▶ _What you are asked to do_: With the pictures removed, please write out every line below exactly as given.

▶ _Extracted entries_:
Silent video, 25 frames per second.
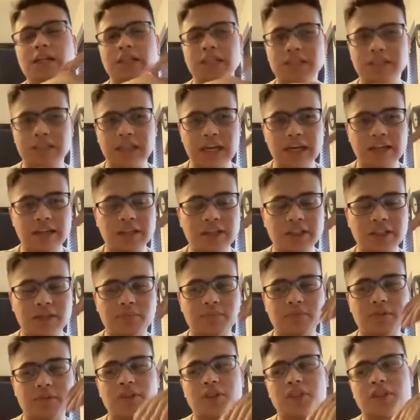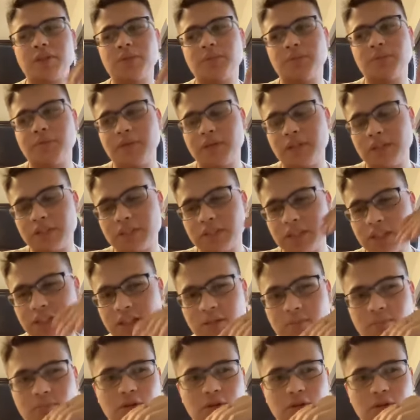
stay in the Championship and we continue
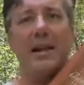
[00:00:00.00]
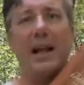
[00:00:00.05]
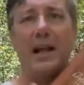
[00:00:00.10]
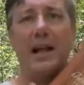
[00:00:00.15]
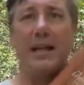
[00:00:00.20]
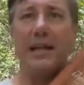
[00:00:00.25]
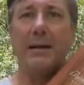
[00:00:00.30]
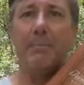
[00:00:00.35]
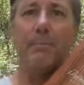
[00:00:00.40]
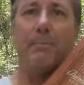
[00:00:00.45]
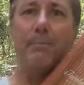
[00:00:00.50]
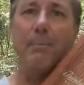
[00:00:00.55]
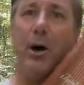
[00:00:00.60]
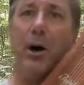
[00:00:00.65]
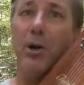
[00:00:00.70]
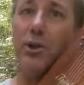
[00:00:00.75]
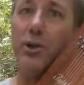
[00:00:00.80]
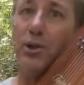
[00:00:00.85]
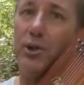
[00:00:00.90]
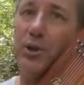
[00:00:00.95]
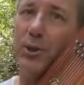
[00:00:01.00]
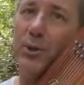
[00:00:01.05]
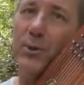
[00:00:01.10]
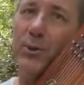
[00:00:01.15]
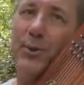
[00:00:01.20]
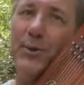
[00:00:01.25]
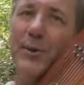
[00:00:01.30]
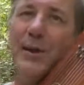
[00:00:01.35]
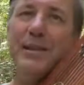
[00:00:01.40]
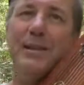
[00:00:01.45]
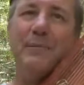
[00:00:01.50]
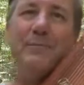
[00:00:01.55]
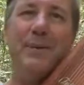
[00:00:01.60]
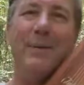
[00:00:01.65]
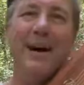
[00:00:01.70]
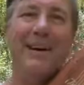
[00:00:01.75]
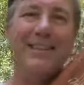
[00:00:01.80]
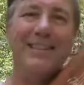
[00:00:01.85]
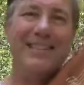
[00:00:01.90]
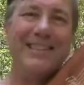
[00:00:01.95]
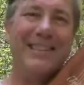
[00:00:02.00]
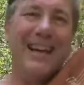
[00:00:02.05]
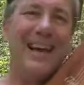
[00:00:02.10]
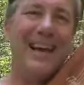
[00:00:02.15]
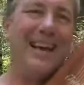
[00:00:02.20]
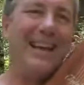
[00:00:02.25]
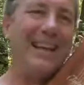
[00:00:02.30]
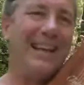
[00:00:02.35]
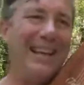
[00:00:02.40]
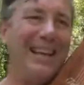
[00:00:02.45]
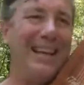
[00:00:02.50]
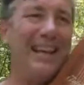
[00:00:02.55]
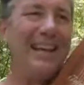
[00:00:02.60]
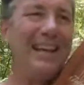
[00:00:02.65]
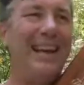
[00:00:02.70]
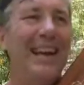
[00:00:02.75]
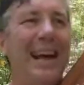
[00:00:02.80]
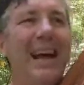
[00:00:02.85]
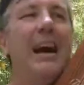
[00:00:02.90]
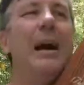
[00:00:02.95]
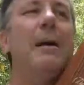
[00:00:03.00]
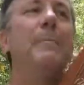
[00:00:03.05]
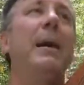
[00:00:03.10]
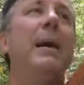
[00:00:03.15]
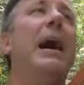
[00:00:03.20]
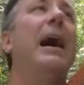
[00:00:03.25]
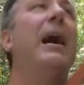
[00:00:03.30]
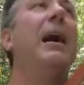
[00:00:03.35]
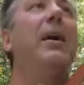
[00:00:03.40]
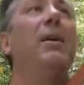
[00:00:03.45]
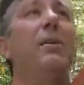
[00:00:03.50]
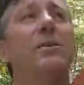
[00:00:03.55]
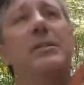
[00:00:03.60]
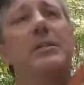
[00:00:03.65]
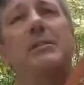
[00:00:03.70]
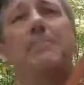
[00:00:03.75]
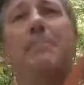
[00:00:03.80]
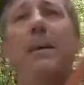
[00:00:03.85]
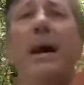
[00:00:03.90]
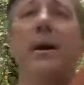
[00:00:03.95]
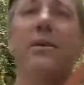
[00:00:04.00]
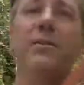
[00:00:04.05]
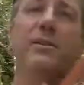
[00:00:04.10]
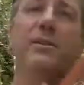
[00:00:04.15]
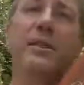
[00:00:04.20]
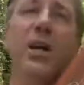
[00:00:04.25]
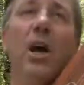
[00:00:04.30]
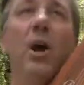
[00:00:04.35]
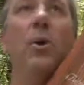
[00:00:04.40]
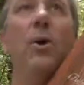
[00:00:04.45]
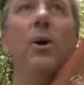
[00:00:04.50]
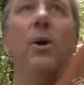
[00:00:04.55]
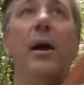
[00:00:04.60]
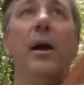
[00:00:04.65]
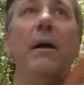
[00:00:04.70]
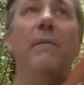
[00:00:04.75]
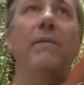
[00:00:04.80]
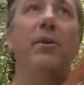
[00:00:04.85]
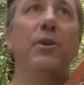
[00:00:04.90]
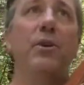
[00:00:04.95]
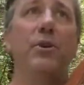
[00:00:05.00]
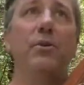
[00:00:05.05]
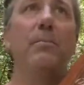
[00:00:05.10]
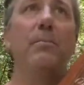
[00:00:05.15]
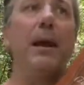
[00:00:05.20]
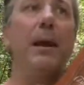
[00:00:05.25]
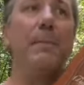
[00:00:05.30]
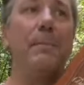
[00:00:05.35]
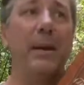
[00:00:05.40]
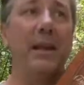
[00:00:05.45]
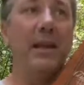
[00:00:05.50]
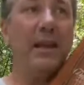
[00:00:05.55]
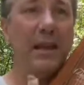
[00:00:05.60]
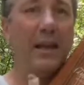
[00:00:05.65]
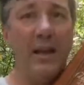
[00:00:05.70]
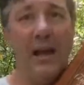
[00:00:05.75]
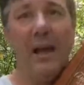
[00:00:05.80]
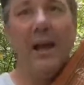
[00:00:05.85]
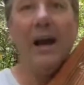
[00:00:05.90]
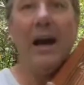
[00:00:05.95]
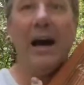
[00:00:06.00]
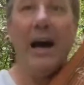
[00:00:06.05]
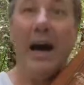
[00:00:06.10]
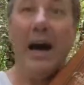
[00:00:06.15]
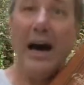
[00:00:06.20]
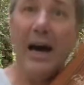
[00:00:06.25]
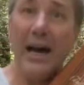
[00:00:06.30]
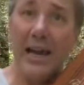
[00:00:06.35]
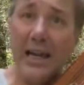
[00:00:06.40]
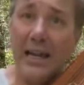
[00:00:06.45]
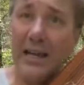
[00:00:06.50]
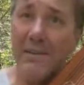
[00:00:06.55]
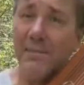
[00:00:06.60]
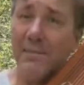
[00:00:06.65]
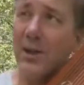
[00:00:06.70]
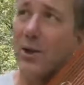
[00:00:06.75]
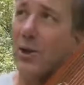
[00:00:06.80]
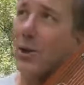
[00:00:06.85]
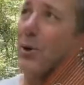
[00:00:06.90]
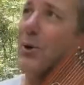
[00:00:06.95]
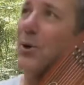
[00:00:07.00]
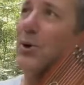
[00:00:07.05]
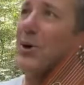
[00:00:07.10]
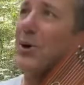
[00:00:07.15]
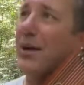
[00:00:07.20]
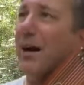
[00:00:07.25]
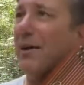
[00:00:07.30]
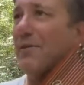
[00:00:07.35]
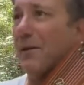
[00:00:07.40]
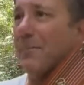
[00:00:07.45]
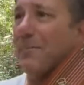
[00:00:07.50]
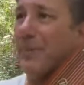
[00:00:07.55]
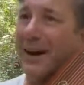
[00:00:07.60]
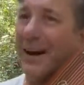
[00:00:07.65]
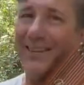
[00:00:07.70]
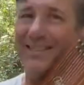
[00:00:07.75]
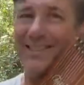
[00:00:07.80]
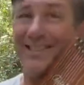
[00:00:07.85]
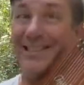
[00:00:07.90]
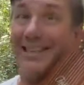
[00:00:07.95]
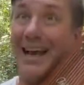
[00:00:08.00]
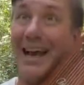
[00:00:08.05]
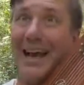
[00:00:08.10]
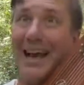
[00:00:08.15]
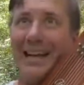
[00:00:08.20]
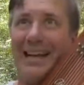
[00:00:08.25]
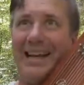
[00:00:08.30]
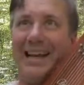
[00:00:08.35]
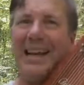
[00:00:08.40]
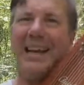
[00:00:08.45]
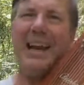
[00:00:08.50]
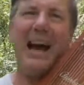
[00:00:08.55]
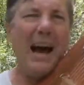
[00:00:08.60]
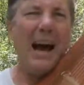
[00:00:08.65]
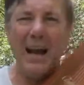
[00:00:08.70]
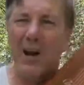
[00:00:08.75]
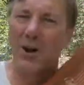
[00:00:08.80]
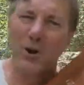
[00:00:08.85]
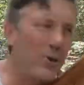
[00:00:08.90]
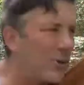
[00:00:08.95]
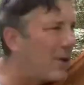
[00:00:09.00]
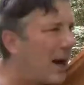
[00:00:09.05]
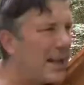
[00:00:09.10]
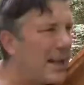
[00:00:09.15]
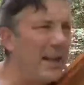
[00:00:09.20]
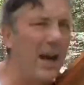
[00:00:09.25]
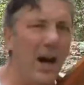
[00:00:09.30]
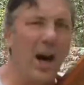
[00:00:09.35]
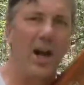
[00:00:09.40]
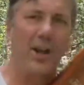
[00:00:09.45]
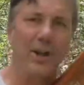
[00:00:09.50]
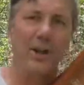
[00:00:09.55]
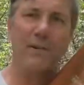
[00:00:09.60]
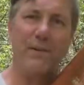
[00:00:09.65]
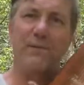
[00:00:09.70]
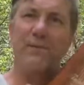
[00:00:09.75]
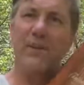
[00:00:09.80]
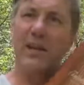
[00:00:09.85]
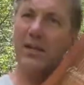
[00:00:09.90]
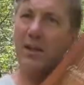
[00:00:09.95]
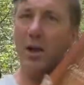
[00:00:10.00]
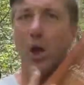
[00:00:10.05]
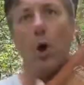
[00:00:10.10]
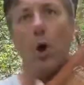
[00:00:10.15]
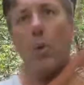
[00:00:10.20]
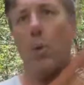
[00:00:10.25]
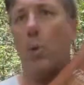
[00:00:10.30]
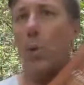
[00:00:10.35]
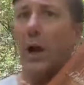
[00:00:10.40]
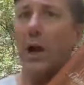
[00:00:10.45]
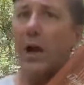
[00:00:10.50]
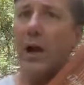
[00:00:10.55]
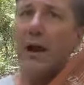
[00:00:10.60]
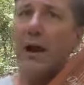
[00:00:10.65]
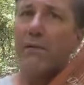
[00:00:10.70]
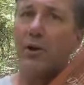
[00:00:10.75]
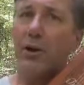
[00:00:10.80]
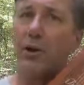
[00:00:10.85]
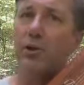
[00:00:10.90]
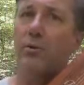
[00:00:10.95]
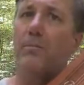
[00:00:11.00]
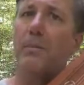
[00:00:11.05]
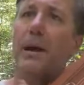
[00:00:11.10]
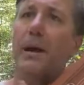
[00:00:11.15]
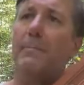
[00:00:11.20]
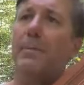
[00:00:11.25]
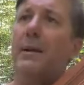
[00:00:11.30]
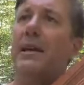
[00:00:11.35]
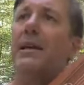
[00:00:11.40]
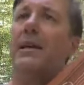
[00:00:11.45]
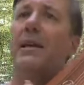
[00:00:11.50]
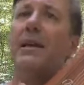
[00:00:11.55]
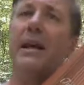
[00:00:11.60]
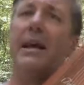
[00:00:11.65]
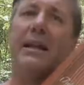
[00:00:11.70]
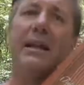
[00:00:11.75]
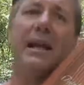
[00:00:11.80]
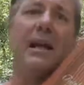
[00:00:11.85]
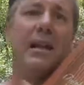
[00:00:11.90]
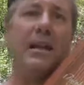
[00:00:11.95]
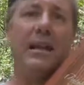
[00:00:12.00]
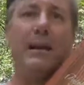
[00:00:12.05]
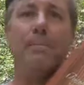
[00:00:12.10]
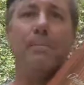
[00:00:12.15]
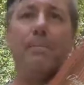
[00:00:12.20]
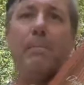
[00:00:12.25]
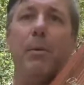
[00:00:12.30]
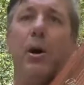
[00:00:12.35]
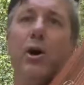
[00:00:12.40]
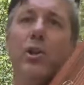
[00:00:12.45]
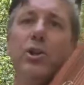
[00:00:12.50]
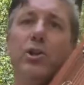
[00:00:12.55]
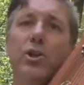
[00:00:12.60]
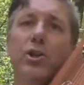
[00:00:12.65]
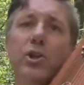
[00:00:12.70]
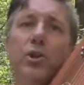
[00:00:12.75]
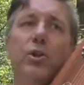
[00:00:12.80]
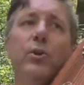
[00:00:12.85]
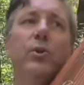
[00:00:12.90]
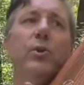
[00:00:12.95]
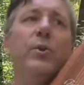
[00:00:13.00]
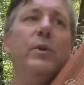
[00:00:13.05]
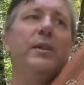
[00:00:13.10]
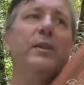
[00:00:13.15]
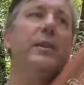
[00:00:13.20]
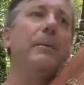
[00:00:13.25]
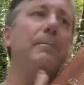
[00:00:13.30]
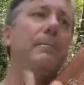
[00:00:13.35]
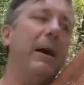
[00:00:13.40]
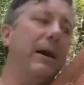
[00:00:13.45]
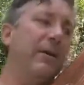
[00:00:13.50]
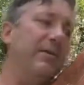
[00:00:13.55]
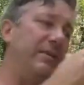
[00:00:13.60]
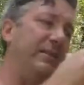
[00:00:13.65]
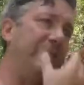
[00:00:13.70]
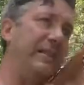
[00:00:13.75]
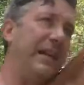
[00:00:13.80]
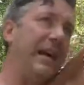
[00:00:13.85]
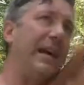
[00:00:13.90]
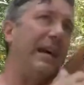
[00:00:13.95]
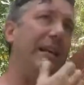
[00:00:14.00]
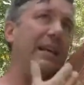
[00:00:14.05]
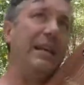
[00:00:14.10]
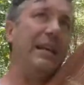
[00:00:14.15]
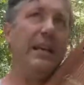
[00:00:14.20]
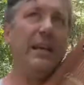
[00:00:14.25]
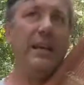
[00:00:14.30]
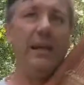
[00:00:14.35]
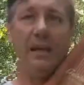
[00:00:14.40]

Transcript: I'll leap on you in the pounce, said he. Pounce, pounce, wherever you may be. I am the Lord of the pounce, said he. I'll run under feet wherever you may be, and I'll leap on you in the pounce, said he.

▶ _Output for this task_:
Silent video, 25 frames per second.
stay in the Championship and we continue
[00:00:00.00]
[00:00:00.05]
[00:00:00.10]
[00:00:00.15]
[00:00:00.20]
[00:00:00.25]
[00:00:00.30]
[00:00:00.35]
[00:00:00.40]
[00:00:00.45]
[00:00:00.50]
[00:00:00.55]
[00:00:00.60]
[00:00:00.65]
[00:00:00.70]
[00:00:00.75]
[00:00:00.80]
[00:00:00.85]
[00:00:00.90]
[00:00:00.95]
[00:00:01.00]
[00:00:01.05]
[00:00:01.10]
[00:00:01.15]
[00:00:01.20]
[00:00:01.25]
[00:00:01.30]
[00:00:01.35]
[00:00:01.40]
[00:00:01.45]
[00:00:01.50]
[00:00:01.55]
[00:00:01.60]
[00:00:01.65]
[00:00:01.70]
[00:00:01.75]
[00:00:01.80]
[00:00:01.85]
[00:00:01.90]
[00:00:01.95]
[00:00:02.00]
[00:00:02.05]
[00:00:02.10]
[00:00:02.15]
[00:00:02.20]
[00:00:02.25]
[00:00:02.30]
[00:00:02.35]
[00:00:02.40]
[00:00:02.45]
[00:00:02.50]
[00:00:02.55]
[00:00:02.60]
[00:00:02.65]
[00:00:02.70]
[00:00:02.75]
[00:00:02.80]
[00:00:02.85]
[00:00:02.90]
[00:00:02.95]
[00:00:03.00]
[00:00:03.05]
[00:00:03.10]
[00:00:03.15]
[00:00:03.20]
[00:00:03.25]
[00:00:03.30]
[00:00:03.35]
[00:00:03.40]
[00:00:03.45]
[00:00:03.50]
[00:00:03.55]
[00:00:03.60]
[00:00:03.65]
[00:00:03.70]
[00:00:03.75]
[00:00:03.80]
[00:00:03.85]
[00:00:03.90]
[00:00:03.95]
[00:00:04.00]
[00:00:04.05]
[00:00:04.10]
[00:00:04.15]
[00:00:04.20]
[00:00:04.25]
[00:00:04.30]
[00:00:04.35]
[00:00:04.40]
[00:00:04.45]
[00:00:04.50]
[00:00:04.55]
[00:00:04.60]
[00:00:04.65]
[00:00:04.70]
[00:00:04.75]
[00:00:04.80]
[00:00:04.85]
[00:00:04.90]
[00:00:04.95]
[00:00:05.00]
[00:00:05.05]
[00:00:05.10]
[00:00:05.15]
[00:00:05.20]
[00:00:05.25]
[00:00:05.30]
[00:00:05.35]
[00:00:05.40]
[00:00:05.45]
[00:00:05.50]
[00:00:05.55]
[00:00:05.60]
[00:00:05.65]
[00:00:05.70]
[00:00:05.75]
[00:00:05.80]
[00:00:05.85]
[00:00:05.90]
[00:00:05.95]
[00:00:06.00]
[00:00:06.05]
[00:00:06.10]
[00:00:06.15]
[00:00:06.20]
[00:00:06.25]
[00:00:06.30]
[00:00:06.35]
[00:00:06.40]
[00:00:06.45]
[00:00:06.50]
[00:00:06.55]
[00:00:06.60]
[00:00:06.65]
[00:00:06.70]
[00:00:06.75]
[00:00:06.80]
[00:00:06.85]
[00:00:06.90]
[00:00:06.95]
[00:00:07.00]
[00:00:07.05]
[00:00:07.10]
[00:00:07.15]
[00:00:07.20]
[00:00:07.25]
[00:00:07.30]
[00:00:07.35]
[00:00:07.40]
[00:00:07.45]
[00:00:07.50]
[00:00:07.55]
[00:00:07.60]
[00:00:07.65]
[00:00:07.70]
[00:00:07.75]
[00:00:07.80]
[00:00:07.85]
[00:00:07.90]
[00:00:07.95]
[00:00:08.00]
[00:00:08.05]
[00:00:08.10]
[00:00:08.15]
[00:00:08.20]
[00:00:08.25]
[00:00:08.30]
[00:00:08.35]
[00:00:08.40]
[00:00:08.45]
[00:00:08.50]
[00:00:08.55]
[00:00:08.60]
[00:00:08.65]
[00:00:08.70]
[00:00:08.75]
[00:00:08.80]
[00:00:08.85]
[00:00:08.90]
[00:00:08.95]
[00:00:09.00]
[00:00:09.05]
[00:00:09.10]
[00:00:09.15]
[00:00:09.20]
[00:00:09.25]
[00:00:09.30]
[00:00:09.35]
[00:00:09.40]
[00:00:09.45]
[00:00:09.50]
[00:00:09.55]
[00:00:09.60]
[00:00:09.65]
[00:00:09.70]
[00:00:09.75]
[00:00:09.80]
[00:00:09.85]
[00:00:09.90]
[00:00:09.95]
[00:00:10.00]
[00:00:10.05]
[00:00:10.10]
[00:00:10.15]
[00:00:10.20]
[00:00:10.25]
[00:00:10.30]
[00:00:10.35]
[00:00:10.40]
[00:00:10.45]
[00:00:10.50]
[00:00:10.55]
[00:00:10.60]
[00:00:10.65]
[00:00:10.70]
[00:00:10.75]
[00:00:10.80]
[00:00:10.85]
[00:00:10.90]
[00:00:10.95]
[00:00:11.00]
[00:00:11.05]
[00:00:11.10]
[00:00:11.15]
[00:00:11.20]
[00:00:11.25]
[00:00:11.30]
[00:00:11.35]
[00:00:11.40]
[00:00:11.45]
[00:00:11.50]
[00:00:11.55]
[00:00:11.60]
[00:00:11.65]
[00:00:11.70]
[00:00:11.75]
[00:00:11.80]
[00:00:11.85]
[00:00:11.90]
[00:00:11.95]
[00:00:12.00]
[00:00:12.05]
[00:00:12.10]
[00:00:12.15]
[00:00:12.20]
[00:00:12.25]
[00:00:12.30]
[00:00:12.35]
[00:00:12.40]
[00:00:12.45]
[00:00:12.50]
[00:00:12.55]
[00:00:12.60]
[00:00:12.65]
[00:00:12.70]
[00:00:12.75]
[00:00:12.80]
[00:00:12.85]
[00:00:12.90]
[00:00:12.95]
[00:00:13.00]
[00:00:13.05]
[00:00:13.10]
[00:00:13.15]
[00:00:13.20]
[00:00:13.25]
[00:00:13.30]
[00:00:13.35]
[00:00:13.40]
[00:00:13.45]
[00:00:13.50]
[00:00:13.55]
[00:00:13.60]
[00:00:13.65]
[00:00:13.70]
[00:00:13.75]
[00:00:13.80]
[00:00:13.85]
[00:00:13.90]
[00:00:13.95]
[00:00:14.00]
[00:00:14.05]
[00:00:14.10]
[00:00:14.15]
[00:00:14.20]
[00:00:14.25]
[00:00:14.30]
[00:00:14.35]
[00:00:14.40]

Transcript: I'll leap on you in the pounce, said he. Pounce, pounce, wherever you may be. I am the Lord of the pounce, said he. I'll run under feet wherever you may be, and I'll leap on you in the pounce, said he.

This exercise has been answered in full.